"""

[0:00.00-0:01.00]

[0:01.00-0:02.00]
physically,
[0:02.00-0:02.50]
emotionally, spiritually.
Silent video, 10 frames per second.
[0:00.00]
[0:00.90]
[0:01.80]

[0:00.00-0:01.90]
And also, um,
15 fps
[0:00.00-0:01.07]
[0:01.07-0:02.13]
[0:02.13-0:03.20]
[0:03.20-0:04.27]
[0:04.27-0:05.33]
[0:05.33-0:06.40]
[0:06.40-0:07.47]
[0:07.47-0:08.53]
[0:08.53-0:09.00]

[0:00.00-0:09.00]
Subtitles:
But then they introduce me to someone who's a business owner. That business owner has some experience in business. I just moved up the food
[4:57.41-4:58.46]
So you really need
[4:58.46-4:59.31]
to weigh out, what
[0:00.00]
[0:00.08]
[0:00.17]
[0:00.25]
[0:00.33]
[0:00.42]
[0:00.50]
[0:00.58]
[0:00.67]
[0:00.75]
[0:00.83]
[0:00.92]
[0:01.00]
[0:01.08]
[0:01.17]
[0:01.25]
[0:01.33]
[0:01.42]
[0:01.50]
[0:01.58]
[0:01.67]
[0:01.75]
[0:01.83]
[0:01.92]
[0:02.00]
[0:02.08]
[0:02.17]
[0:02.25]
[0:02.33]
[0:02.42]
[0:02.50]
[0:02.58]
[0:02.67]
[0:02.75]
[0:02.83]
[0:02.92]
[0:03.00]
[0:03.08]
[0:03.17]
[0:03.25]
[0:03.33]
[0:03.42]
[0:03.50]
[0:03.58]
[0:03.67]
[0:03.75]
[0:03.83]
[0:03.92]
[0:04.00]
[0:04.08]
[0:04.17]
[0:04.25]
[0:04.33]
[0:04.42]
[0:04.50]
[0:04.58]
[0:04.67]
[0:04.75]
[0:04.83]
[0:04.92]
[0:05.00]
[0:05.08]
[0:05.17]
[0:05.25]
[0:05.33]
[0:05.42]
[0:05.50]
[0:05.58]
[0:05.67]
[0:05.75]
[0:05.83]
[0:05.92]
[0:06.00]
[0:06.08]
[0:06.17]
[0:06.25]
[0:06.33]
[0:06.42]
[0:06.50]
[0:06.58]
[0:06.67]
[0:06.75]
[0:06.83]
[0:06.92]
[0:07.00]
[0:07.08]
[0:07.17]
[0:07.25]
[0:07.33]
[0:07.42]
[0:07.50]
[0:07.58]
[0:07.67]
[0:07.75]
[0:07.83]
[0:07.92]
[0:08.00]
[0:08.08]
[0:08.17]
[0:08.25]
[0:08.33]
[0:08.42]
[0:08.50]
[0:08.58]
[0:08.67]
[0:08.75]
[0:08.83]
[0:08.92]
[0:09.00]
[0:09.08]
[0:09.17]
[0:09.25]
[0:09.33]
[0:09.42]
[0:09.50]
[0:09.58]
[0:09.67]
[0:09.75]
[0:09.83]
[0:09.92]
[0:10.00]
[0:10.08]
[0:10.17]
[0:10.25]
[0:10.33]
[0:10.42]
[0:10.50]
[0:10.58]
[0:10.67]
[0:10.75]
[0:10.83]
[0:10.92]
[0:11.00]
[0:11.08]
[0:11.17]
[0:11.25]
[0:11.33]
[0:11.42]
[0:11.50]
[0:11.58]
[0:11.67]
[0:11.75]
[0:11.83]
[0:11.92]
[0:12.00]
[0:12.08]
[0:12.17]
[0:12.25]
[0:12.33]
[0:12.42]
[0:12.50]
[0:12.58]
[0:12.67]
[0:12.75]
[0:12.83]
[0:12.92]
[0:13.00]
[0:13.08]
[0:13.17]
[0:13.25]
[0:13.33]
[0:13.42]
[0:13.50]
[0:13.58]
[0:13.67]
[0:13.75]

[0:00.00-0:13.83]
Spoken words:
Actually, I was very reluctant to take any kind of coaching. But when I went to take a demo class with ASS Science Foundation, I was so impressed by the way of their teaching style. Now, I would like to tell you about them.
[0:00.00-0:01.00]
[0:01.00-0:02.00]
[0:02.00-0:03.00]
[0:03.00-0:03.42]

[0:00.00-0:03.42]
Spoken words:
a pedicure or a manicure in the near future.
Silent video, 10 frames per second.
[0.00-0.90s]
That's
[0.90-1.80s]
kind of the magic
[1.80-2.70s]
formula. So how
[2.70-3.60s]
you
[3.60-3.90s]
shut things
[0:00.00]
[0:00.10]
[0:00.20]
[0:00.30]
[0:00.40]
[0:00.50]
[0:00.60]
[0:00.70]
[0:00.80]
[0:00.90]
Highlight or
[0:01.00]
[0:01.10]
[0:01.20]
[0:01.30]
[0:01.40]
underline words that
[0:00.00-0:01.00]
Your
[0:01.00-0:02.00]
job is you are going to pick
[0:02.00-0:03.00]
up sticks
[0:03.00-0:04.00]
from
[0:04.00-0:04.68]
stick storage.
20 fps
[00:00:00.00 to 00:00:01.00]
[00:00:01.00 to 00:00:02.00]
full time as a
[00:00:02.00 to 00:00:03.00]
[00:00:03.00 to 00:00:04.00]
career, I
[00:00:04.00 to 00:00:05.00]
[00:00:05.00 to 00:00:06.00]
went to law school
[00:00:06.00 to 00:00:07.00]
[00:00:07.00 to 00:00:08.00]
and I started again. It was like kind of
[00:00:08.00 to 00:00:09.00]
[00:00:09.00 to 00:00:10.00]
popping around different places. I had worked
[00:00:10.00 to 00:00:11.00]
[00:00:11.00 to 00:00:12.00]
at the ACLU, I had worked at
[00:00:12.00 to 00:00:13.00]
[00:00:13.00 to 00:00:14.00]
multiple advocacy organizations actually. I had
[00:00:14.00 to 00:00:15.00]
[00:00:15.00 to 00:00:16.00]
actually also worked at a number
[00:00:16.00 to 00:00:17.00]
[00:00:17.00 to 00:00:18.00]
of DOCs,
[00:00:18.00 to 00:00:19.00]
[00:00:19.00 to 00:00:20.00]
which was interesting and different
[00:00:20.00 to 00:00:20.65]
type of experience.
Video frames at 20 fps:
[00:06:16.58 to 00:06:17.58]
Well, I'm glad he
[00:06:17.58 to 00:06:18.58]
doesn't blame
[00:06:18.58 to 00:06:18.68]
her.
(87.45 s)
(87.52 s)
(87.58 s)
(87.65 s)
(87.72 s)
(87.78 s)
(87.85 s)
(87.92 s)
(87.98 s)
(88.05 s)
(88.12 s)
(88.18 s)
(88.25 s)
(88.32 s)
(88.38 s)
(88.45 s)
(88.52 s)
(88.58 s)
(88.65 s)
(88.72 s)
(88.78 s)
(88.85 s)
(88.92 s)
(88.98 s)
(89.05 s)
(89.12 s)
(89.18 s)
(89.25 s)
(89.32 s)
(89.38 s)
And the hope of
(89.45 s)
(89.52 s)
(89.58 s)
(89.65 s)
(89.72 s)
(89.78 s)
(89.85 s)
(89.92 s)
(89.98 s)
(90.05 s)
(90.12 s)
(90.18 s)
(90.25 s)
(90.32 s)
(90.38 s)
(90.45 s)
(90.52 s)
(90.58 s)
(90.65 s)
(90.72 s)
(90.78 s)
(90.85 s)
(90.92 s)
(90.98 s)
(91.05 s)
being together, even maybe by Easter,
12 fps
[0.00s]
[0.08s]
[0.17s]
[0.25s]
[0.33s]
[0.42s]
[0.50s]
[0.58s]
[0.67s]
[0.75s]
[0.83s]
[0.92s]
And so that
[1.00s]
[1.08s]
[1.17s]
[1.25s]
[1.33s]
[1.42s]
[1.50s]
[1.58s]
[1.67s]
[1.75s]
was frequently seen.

"""

# Exercise directions
Out of the material above, output word for word the line with "[0.90-1.80s]", the line with "Video frames at", and all lines between them, with nothing else.

# Answer area
[0.90-1.80s]
kind of the magic
[1.80-2.70s]
formula. So how
[2.70-3.60s]
you
[3.60-3.90s]
shut things
[0:00.00]
[0:00.10]
[0:00.20]
[0:00.30]
[0:00.40]
[0:00.50]
[0:00.60]
[0:00.70]
[0:00.80]
[0:00.90]
Highlight or
[0:01.00]
[0:01.10]
[0:01.20]
[0:01.30]
[0:01.40]
underline words that
[0:00.00-0:01.00]
Your
[0:01.00-0:02.00]
job is you are going to pick
[0:02.00-0:03.00]
up sticks
[0:03.00-0:04.00]
from
[0:04.00-0:04.68]
stick storage.
20 fps
[00:00:00.00 to 00:00:01.00]
[00:00:01.00 to 00:00:02.00]
full time as a
[00:00:02.00 to 00:00:03.00]
[00:00:03.00 to 00:00:04.00]
career, I
[00:00:04.00 to 00:00:05.00]
[00:00:05.00 to 00:00:06.00]
went to law school
[00:00:06.00 to 00:00:07.00]
[00:00:07.00 to 00:00:08.00]
and I started again. It was like kind of
[00:00:08.00 to 00:00:09.00]
[00:00:09.00 to 00:00:10.00]
popping around different places. I had worked
[00:00:10.00 to 00:00:11.00]
[00:00:11.00 to 00:00:12.00]
at the ACLU, I had worked at
[00:00:12.00 to 00:00:13.00]
[00:00:13.00 to 00:00:14.00]
multiple advocacy organizations actually. I had
[00:00:14.00 to 00:00:15.00]
[00:00:15.00 to 00:00:16.00]
actually also worked at a number
[00:00:16.00 to 00:00:17.00]
[00:00:17.00 to 00:00:18.00]
of DOCs,
[00:00:18.00 to 00:00:19.00]
[00:00:19.00 to 00:00:20.00]
which was interesting and different
[00:00:20.00 to 00:00:20.65]
type of experience.
Video frames at 20 fps:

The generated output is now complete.